Very stable, fast, and easy to connect to mysql.


I use it at work. Sphinx search has been powering our text search since the inception in 2008 and was scaling greatly. In 2021 we've moved from to Manticore without any hiccups.

It's now handling index over 280M+ documents and has been drama-free - just works.


It's used by Craigslist as said on the site https://manticoresearch.com/clients/


I never trust clients listed on a site unless I've personally spoken to the client. You never know if it's "we use it for all our traffic" or "we use it for one tiny feature that's barely used and was made as a hackathon project a couple years back."


We've been happy users of it for years. :-)


They released an official C# client few weeks ago. Nice.

https://github.com/manticoresoftware/manticoresearch-net


Also, Sonic: https://github.com/valeriansaliou/sonic (written in Rust)


Only support full-word hits, no partial and certainly no NLP engine.
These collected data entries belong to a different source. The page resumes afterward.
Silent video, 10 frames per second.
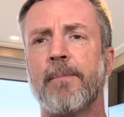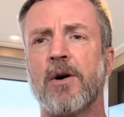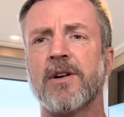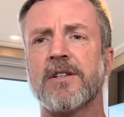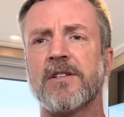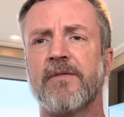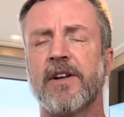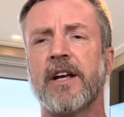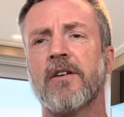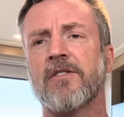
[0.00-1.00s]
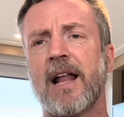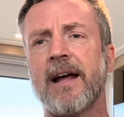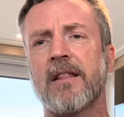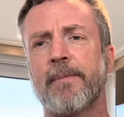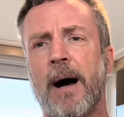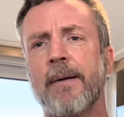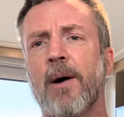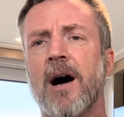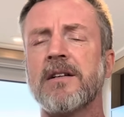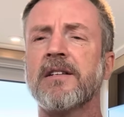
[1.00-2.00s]
bonus videos like the buy
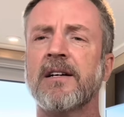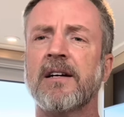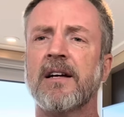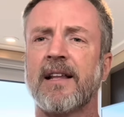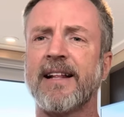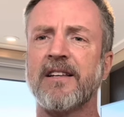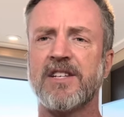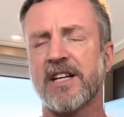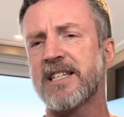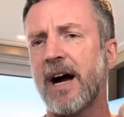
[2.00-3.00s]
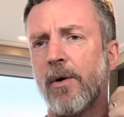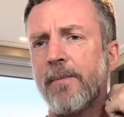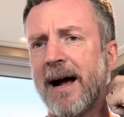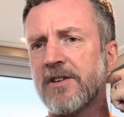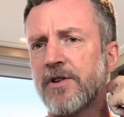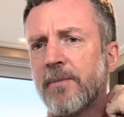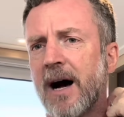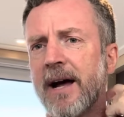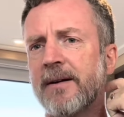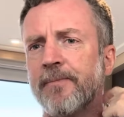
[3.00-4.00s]
box, like the six hour
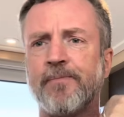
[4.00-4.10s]
mastermind,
but it is written in rust!! OMG RUST!!!111! It must clearly be superior to any other software in existance. RUUUUST!


Speed is important, but so is quality of results, especially when it comes to search. You can make something search blazingly fast, if it doesn't need to be accurate.


True! Here's a pull request to BEIR to compare Manticore with Elasticsearch in terms of relevance https://github.com/beir-cellar/beir/pull/92. Spoiler: in this test Manticore provides better relevance than Elasticsearch in average. Of course you can tune both further and Elasticsearch now has KNN which when combined with BM25 can give even better relevance. In general I would say for most users the results quality in terms of full-text relevance is about the same in Elasticseach and Manticore.
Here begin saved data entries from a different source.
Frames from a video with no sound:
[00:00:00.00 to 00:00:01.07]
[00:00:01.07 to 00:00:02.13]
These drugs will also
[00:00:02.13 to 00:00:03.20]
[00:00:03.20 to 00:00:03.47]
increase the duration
I was falling in love... Until I discovered authentication is not yet supported!!

It's a critical feature for adoption, please include it in your roadmap :)
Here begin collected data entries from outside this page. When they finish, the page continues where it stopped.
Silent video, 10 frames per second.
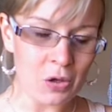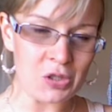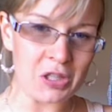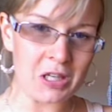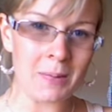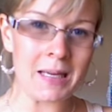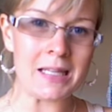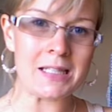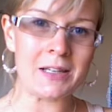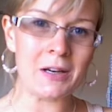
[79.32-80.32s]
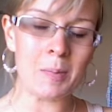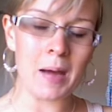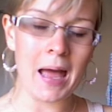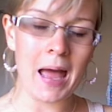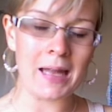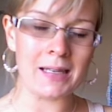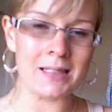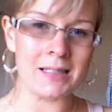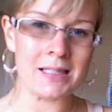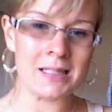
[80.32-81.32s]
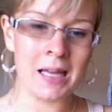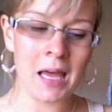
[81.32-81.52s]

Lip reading: so it can be heating up, and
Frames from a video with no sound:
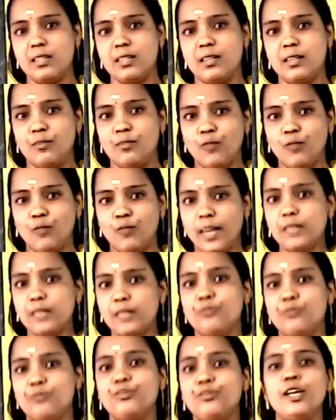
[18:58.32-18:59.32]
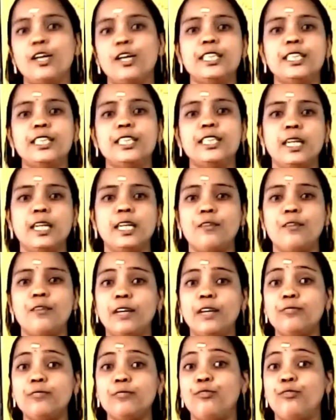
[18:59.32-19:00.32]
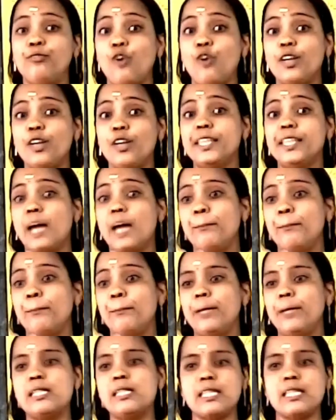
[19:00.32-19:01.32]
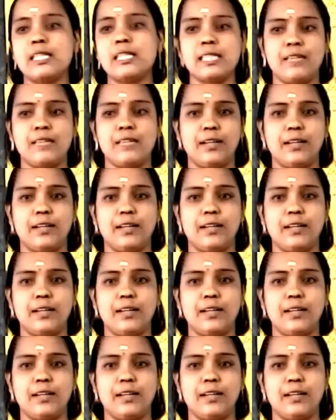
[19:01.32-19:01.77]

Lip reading: 1 4-digit now 1 4 numbers is given.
Thank you for the feedback. It's currently possible if you put Manticore behind an http proxy, e.g. like this https://github.com/db-benchmarks/ui/blob/main/docker-compose...

But I agree implementation of a proper auth should be prioritized. I'll discuss it with the team.


Yes it's a solution for the http api but I was interested in the MySQL interface. Thanks for pushing it to the team :)


I’ve been very happy with MeiliSearch. It powers internal search services for customer support at my ecom site.


Meilisearch is nice for tiny indexes, but it’s extremely slow at indexing and it’s not really comparable to elastic or manticore when it comes to larger datasets and requirements beyond the most basic use cases.


We're not, because index has to fit in RAM and if it doesn't it slows to a crawl or even fails.


If you are interested in how Manticore (and Elasticsearch) compares with Meilisearch in terms of full-text search and RAM consumption here's my take https://www.reddit.com/r/selfhosted/comments/w89tgh/comment/...


Good comparision. MeiliSearch's BucketSort and RAM consumption are the reasons I decided not to use MeiliSearch after testing it.

I just couldn't tweak ranking with BucketSort to get a desired relevancy. And memory usage was extremely high.

I didn't bother testing Manticore since there was no good open source client for C#, but seeing they released an official client I might test it to see how it compares to Solr.


Solr needs better documentation and community, but it's crazy fast, stable, and works well for what I do with search. It could also stand to have an improved UI to enable a better getting started experience and an easy means to index webpages out of the gate.

If anyone were to search for how to index a webpage with it, they'd get frustrated pretty quickly. I started a new version of Grub to address this, but I've found my motivation for working on it lacking: https://github.com/kordless/grub-2.0

A friend and I assembled a module for that repo called Aperture, which implements a scalable screenshot crawler that sends document into Solr. If anyone is interested, hit me up and I'll provide some instructions for using it!


Awesome answer, we just installed Manticore on our dev env, we where using Meili and somehow didn't find manticore during our research.


Sweet. Glad it's not running on the JVM (Looking at you ELK.).